O método junguiano para lidar com sonhos é bastante abrangente. Inicialmente, adota a associação de ideias, seguindo a tradição de Freud, ao estimular o inconsciente pessoal do sonhador. Freud afirmava que esses conteúdos eram reprimidos, latentes e não desenvolvidos.

Entretanto, a partir de Jung, promove também a ampliação, quando o psicoterapeuta fornece feedback sobre como esse conteúdo ressoou nele mesmo. Geralmente, nesse ponto, adentra-se nos conteúdos arquetípicos e míticos, ou seja, no inconsciente coletivo conforme preconizado por Jung.

Costuma-se dizer que o sonho pertence ao sonhador, e isso é verdade.

No entanto, em certo sentido, quando o sonho é analisado se torna algo presente nos inconscientes, tanto de quem sonha quanto de quem analisa.

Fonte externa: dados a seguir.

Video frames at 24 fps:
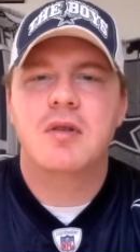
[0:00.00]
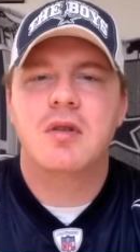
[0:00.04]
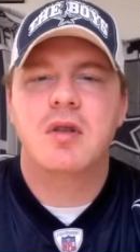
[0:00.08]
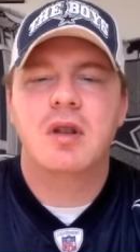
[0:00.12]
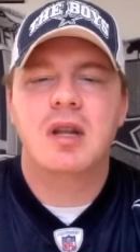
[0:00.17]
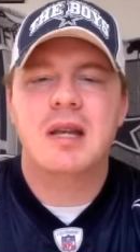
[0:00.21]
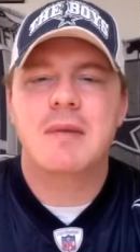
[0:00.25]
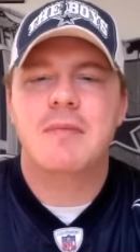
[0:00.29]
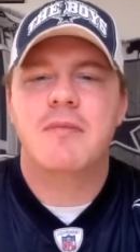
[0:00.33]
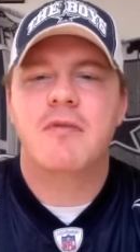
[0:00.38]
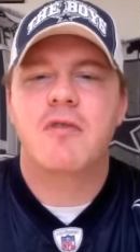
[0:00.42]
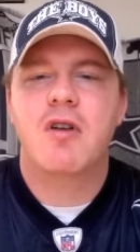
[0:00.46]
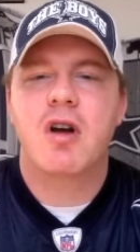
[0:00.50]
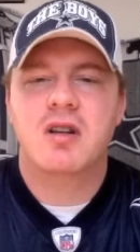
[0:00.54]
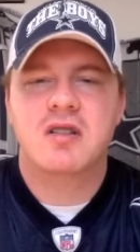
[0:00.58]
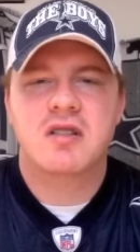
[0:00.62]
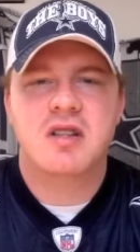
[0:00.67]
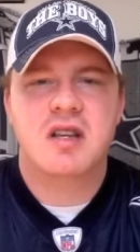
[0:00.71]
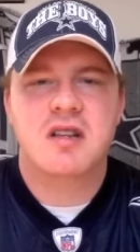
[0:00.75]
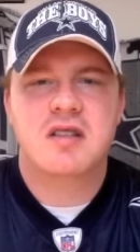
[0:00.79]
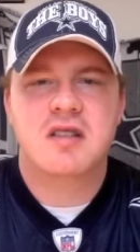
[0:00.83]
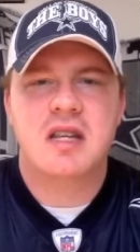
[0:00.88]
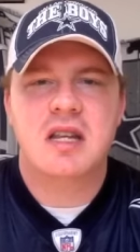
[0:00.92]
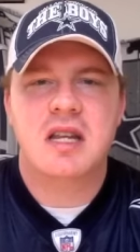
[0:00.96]
leapfrogs
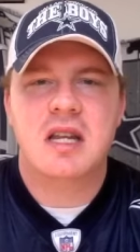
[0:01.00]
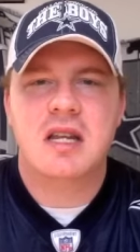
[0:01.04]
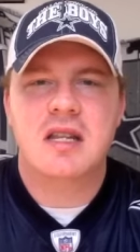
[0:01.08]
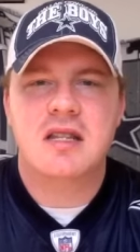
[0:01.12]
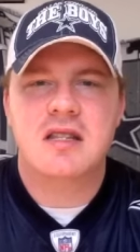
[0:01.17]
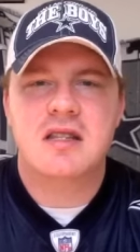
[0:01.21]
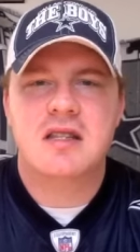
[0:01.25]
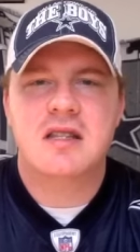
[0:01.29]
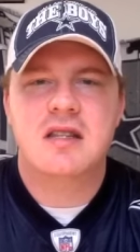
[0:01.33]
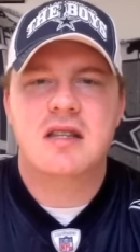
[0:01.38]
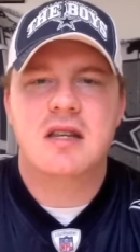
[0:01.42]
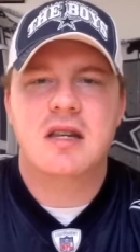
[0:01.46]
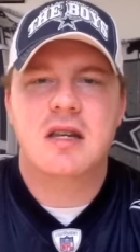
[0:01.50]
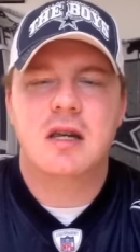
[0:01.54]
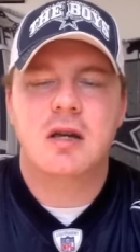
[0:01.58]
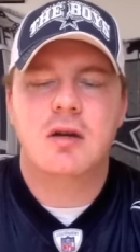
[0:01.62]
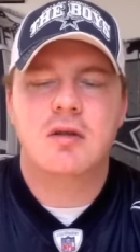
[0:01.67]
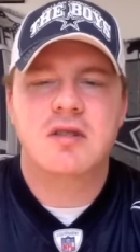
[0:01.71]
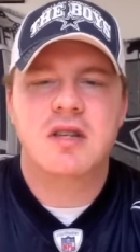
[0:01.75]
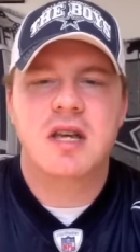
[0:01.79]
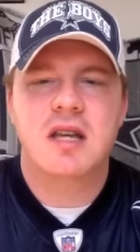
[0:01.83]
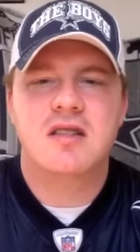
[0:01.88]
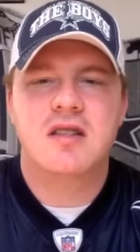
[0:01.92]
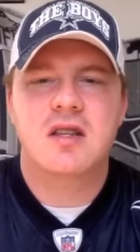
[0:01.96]
us and you know
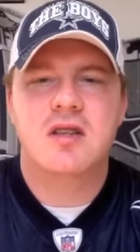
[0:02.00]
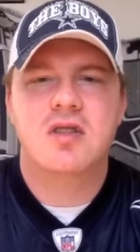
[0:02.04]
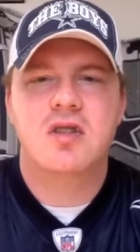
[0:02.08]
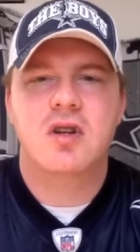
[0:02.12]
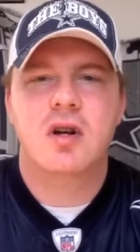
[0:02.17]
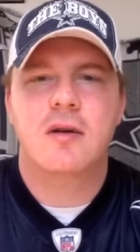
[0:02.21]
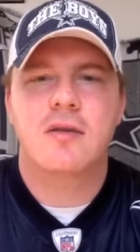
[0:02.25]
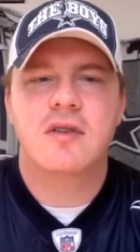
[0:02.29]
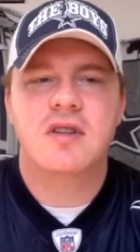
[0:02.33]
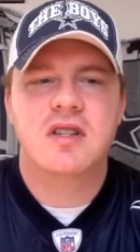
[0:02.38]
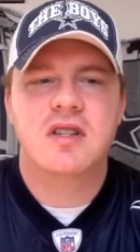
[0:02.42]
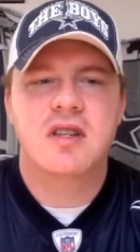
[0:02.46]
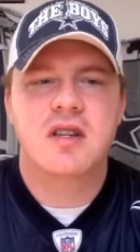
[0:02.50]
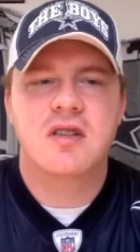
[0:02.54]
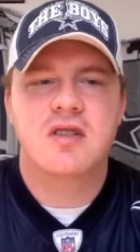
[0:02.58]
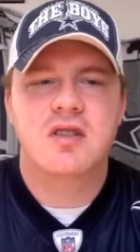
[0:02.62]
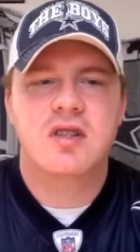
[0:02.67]
takes the services.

Assim, argumentamos que podemos considerar esse processo como uma cocriação, pois o resultado mobiliza conteúdos em ambas as pessoas: o analisando e o analista. Quando uma análise é bem conduzida ela pode ser transformadora para ambos.

Não por acaso, os psicopompos desempenham um papel crucial em diversas tradições religiosas e mitologias ao redor do mundo, frequentemente associados a rituais funerários, resgate de almas ou condução das almas para o além após a morte. No entanto, como Jung mesmo alertava, nem todos os sonhos são passíveis de análise. Adentramos o mistério do inconsciente com respeito, pedindo humildemente licença para entrar, conscientes de que estamos longe de sermos senhores nesse domínio. Por fim, é crucial adentrar o território do outro com reverência, conscientes de que estamos diante de um vasto e complexo universo, no qual a compreensão humana é apenas uma pequena parcela.